_Supplied records_:
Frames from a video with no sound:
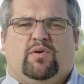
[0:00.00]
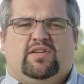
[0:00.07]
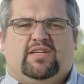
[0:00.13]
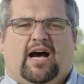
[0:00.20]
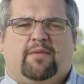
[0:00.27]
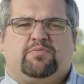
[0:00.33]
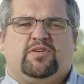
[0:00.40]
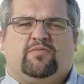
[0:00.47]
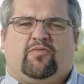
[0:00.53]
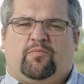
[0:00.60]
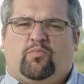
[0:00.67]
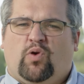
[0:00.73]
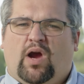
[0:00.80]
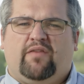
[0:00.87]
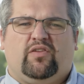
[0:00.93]
adoption for
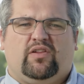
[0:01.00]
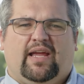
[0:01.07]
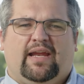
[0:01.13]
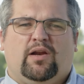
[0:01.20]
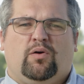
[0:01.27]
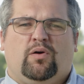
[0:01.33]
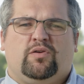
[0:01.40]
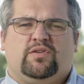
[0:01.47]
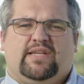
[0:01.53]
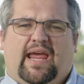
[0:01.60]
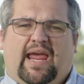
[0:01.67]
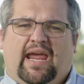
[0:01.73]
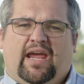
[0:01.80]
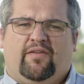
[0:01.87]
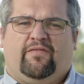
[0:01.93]
private landowners
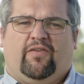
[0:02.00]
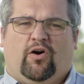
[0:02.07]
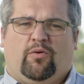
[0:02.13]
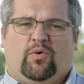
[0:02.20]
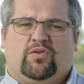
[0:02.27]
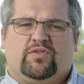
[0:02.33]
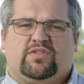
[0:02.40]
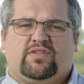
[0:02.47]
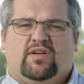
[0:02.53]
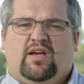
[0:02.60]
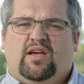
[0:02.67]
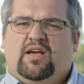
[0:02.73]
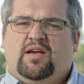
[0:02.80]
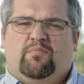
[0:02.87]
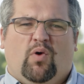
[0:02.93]
and farmers.
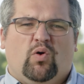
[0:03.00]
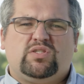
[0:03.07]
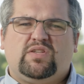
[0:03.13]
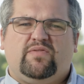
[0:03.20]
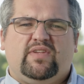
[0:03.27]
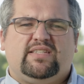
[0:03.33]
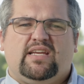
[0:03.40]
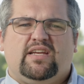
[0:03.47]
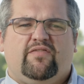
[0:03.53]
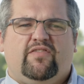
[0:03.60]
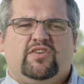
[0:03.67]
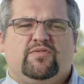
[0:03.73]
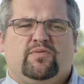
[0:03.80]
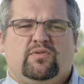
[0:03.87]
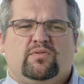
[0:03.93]
Most of these
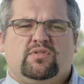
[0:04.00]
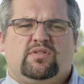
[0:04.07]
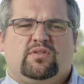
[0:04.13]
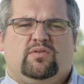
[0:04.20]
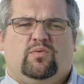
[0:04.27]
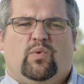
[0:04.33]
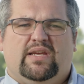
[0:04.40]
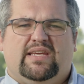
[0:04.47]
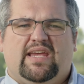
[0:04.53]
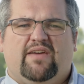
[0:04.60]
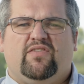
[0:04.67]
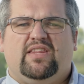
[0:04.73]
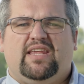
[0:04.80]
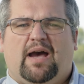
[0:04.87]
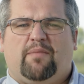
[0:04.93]
individuals, when
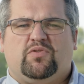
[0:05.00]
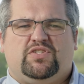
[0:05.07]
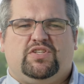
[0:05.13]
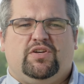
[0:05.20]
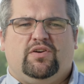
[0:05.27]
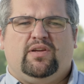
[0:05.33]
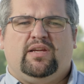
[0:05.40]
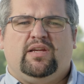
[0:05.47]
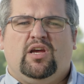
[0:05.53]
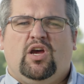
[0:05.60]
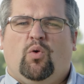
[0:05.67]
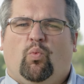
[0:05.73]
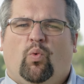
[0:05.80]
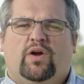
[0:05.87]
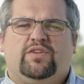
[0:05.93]
given the opportunity,
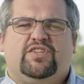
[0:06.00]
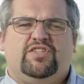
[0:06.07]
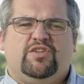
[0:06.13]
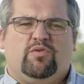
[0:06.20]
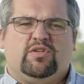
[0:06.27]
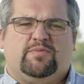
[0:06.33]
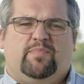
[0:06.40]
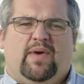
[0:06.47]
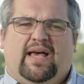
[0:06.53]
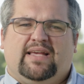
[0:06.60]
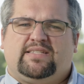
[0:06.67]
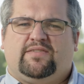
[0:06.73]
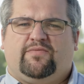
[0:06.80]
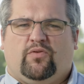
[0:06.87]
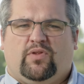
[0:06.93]
want to do what's
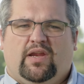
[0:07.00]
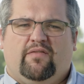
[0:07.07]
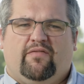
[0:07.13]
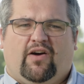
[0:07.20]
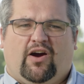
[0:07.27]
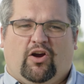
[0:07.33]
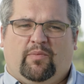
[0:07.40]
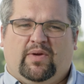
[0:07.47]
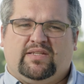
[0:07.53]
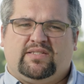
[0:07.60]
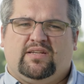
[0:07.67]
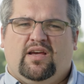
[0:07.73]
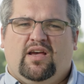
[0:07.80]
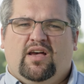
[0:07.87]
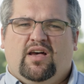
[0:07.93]
best for the
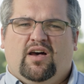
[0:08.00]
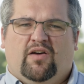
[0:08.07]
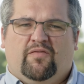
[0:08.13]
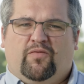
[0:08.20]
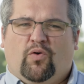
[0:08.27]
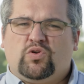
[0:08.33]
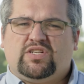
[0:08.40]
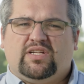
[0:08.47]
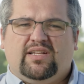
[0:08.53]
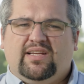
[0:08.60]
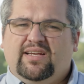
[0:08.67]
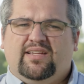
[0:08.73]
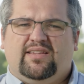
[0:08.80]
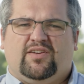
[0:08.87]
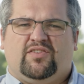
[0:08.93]
environment.
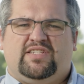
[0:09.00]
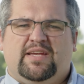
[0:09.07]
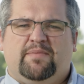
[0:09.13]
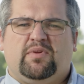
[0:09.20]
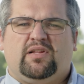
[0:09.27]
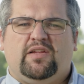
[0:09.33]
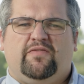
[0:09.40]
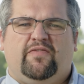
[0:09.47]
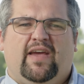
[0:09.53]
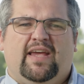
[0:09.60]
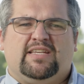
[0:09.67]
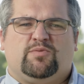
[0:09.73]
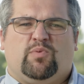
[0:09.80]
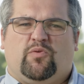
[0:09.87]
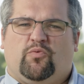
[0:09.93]
Unfortunately, they're typically
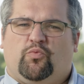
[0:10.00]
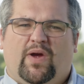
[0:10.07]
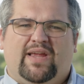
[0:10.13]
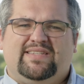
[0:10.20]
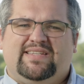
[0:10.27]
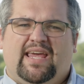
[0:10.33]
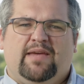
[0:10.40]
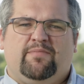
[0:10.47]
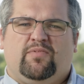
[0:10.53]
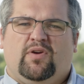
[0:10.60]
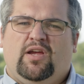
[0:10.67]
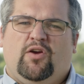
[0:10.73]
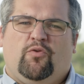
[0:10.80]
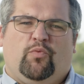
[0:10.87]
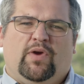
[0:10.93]
faced with red tape,
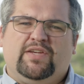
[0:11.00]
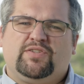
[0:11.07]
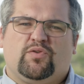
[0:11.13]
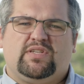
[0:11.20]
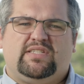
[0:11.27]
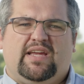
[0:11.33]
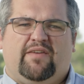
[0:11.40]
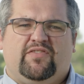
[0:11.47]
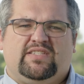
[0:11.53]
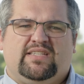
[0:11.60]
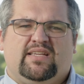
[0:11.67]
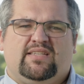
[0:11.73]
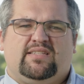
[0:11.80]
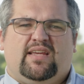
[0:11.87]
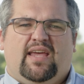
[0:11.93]
resource
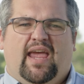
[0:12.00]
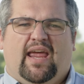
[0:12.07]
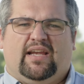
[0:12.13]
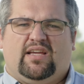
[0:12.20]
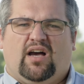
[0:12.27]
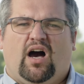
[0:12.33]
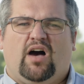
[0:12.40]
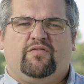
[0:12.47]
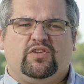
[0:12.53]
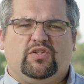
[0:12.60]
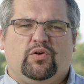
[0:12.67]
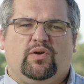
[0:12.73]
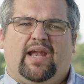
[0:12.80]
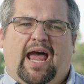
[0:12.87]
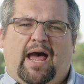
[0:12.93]
deficits, and
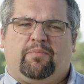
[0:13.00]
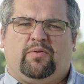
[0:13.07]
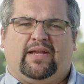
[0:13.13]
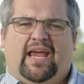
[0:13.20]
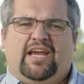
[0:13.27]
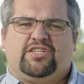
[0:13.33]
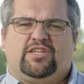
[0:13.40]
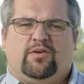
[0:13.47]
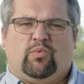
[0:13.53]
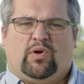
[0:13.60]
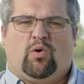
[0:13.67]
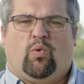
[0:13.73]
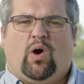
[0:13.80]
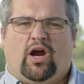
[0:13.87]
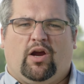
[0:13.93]
convoluted application
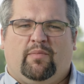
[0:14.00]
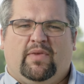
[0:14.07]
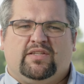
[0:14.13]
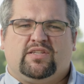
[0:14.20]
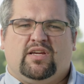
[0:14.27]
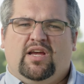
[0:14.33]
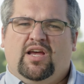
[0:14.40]
requirements,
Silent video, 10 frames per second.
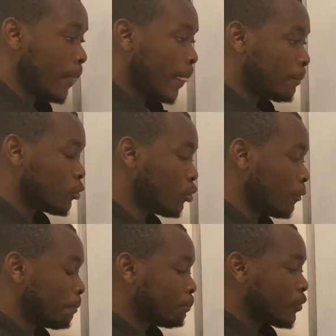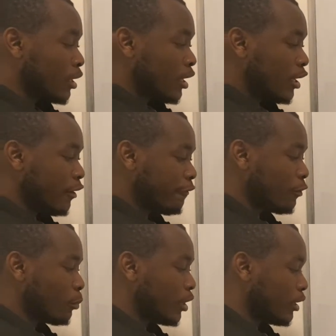So if
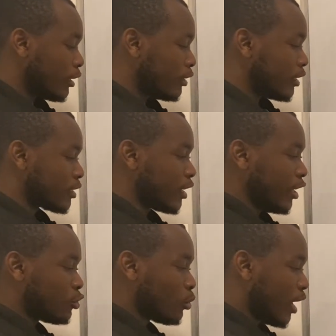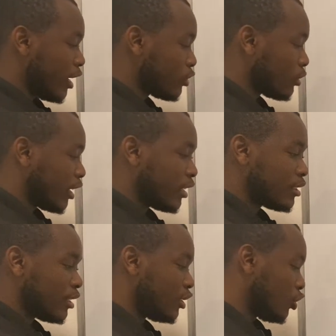we decide to isolate the
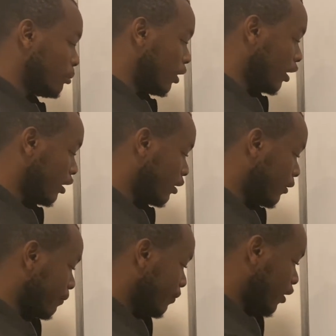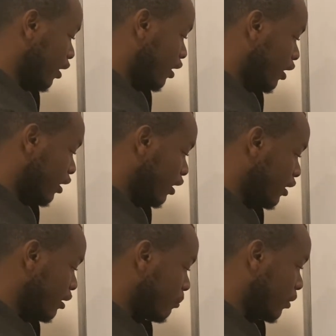denominator, then this
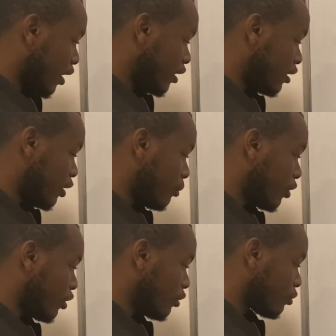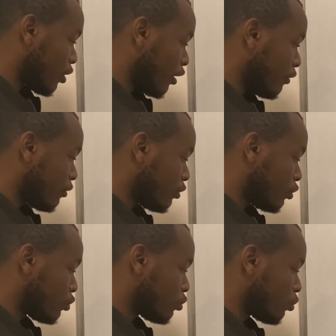implies that we're going to have
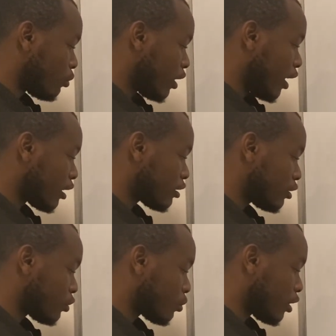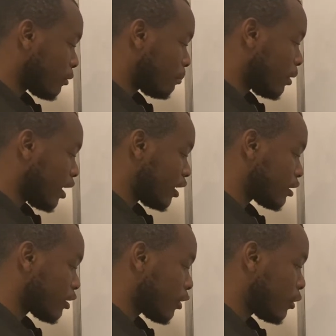2x squared plus
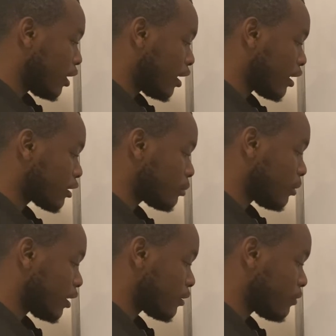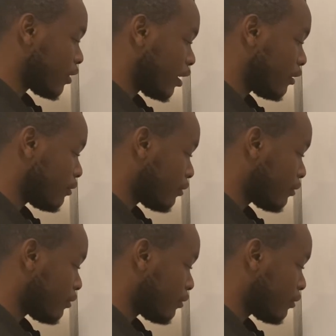3x plus 5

_Task statement_: Leave out the pictures. Transcribe the rest of the listing above exactly.

_Answer box_:
Frames from a video with no sound:
[0:00.00]
[0:00.07]
[0:00.13]
[0:00.20]
[0:00.27]
[0:00.33]
[0:00.40]
[0:00.47]
[0:00.53]
[0:00.60]
[0:00.67]
[0:00.73]
[0:00.80]
[0:00.87]
[0:00.93]
adoption for
[0:01.00]
[0:01.07]
[0:01.13]
[0:01.20]
[0:01.27]
[0:01.33]
[0:01.40]
[0:01.47]
[0:01.53]
[0:01.60]
[0:01.67]
[0:01.73]
[0:01.80]
[0:01.87]
[0:01.93]
private landowners
[0:02.00]
[0:02.07]
[0:02.13]
[0:02.20]
[0:02.27]
[0:02.33]
[0:02.40]
[0:02.47]
[0:02.53]
[0:02.60]
[0:02.67]
[0:02.73]
[0:02.80]
[0:02.87]
[0:02.93]
and farmers.
[0:03.00]
[0:03.07]
[0:03.13]
[0:03.20]
[0:03.27]
[0:03.33]
[0:03.40]
[0:03.47]
[0:03.53]
[0:03.60]
[0:03.67]
[0:03.73]
[0:03.80]
[0:03.87]
[0:03.93]
Most of these
[0:04.00]
[0:04.07]
[0:04.13]
[0:04.20]
[0:04.27]
[0:04.33]
[0:04.40]
[0:04.47]
[0:04.53]
[0:04.60]
[0:04.67]
[0:04.73]
[0:04.80]
[0:04.87]
[0:04.93]
individuals, when
[0:05.00]
[0:05.07]
[0:05.13]
[0:05.20]
[0:05.27]
[0:05.33]
[0:05.40]
[0:05.47]
[0:05.53]
[0:05.60]
[0:05.67]
[0:05.73]
[0:05.80]
[0:05.87]
[0:05.93]
given the opportunity,
[0:06.00]
[0:06.07]
[0:06.13]
[0:06.20]
[0:06.27]
[0:06.33]
[0:06.40]
[0:06.47]
[0:06.53]
[0:06.60]
[0:06.67]
[0:06.73]
[0:06.80]
[0:06.87]
[0:06.93]
want to do what's
[0:07.00]
[0:07.07]
[0:07.13]
[0:07.20]
[0:07.27]
[0:07.33]
[0:07.40]
[0:07.47]
[0:07.53]
[0:07.60]
[0:07.67]
[0:07.73]
[0:07.80]
[0:07.87]
[0:07.93]
best for the
[0:08.00]
[0:08.07]
[0:08.13]
[0:08.20]
[0:08.27]
[0:08.33]
[0:08.40]
[0:08.47]
[0:08.53]
[0:08.60]
[0:08.67]
[0:08.73]
[0:08.80]
[0:08.87]
[0:08.93]
environment.
[0:09.00]
[0:09.07]
[0:09.13]
[0:09.20]
[0:09.27]
[0:09.33]
[0:09.40]
[0:09.47]
[0:09.53]
[0:09.60]
[0:09.67]
[0:09.73]
[0:09.80]
[0:09.87]
[0:09.93]
Unfortunately, they're typically
[0:10.00]
[0:10.07]
[0:10.13]
[0:10.20]
[0:10.27]
[0:10.33]
[0:10.40]
[0:10.47]
[0:10.53]
[0:10.60]
[0:10.67]
[0:10.73]
[0:10.80]
[0:10.87]
[0:10.93]
faced with red tape,
[0:11.00]
[0:11.07]
[0:11.13]
[0:11.20]
[0:11.27]
[0:11.33]
[0:11.40]
[0:11.47]
[0:11.53]
[0:11.60]
[0:11.67]
[0:11.73]
[0:11.80]
[0:11.87]
[0:11.93]
resource
[0:12.00]
[0:12.07]
[0:12.13]
[0:12.20]
[0:12.27]
[0:12.33]
[0:12.40]
[0:12.47]
[0:12.53]
[0:12.60]
[0:12.67]
[0:12.73]
[0:12.80]
[0:12.87]
[0:12.93]
deficits, and
[0:13.00]
[0:13.07]
[0:13.13]
[0:13.20]
[0:13.27]
[0:13.33]
[0:13.40]
[0:13.47]
[0:13.53]
[0:13.60]
[0:13.67]
[0:13.73]
[0:13.80]
[0:13.87]
[0:13.93]
convoluted application
[0:14.00]
[0:14.07]
[0:14.13]
[0:14.20]
[0:14.27]
[0:14.33]
[0:14.40]
requirements,
Silent video, 10 frames per second.
So if
we decide to isolate the
denominator, then this
implies that we're going to have
2x squared plus
3x plus 5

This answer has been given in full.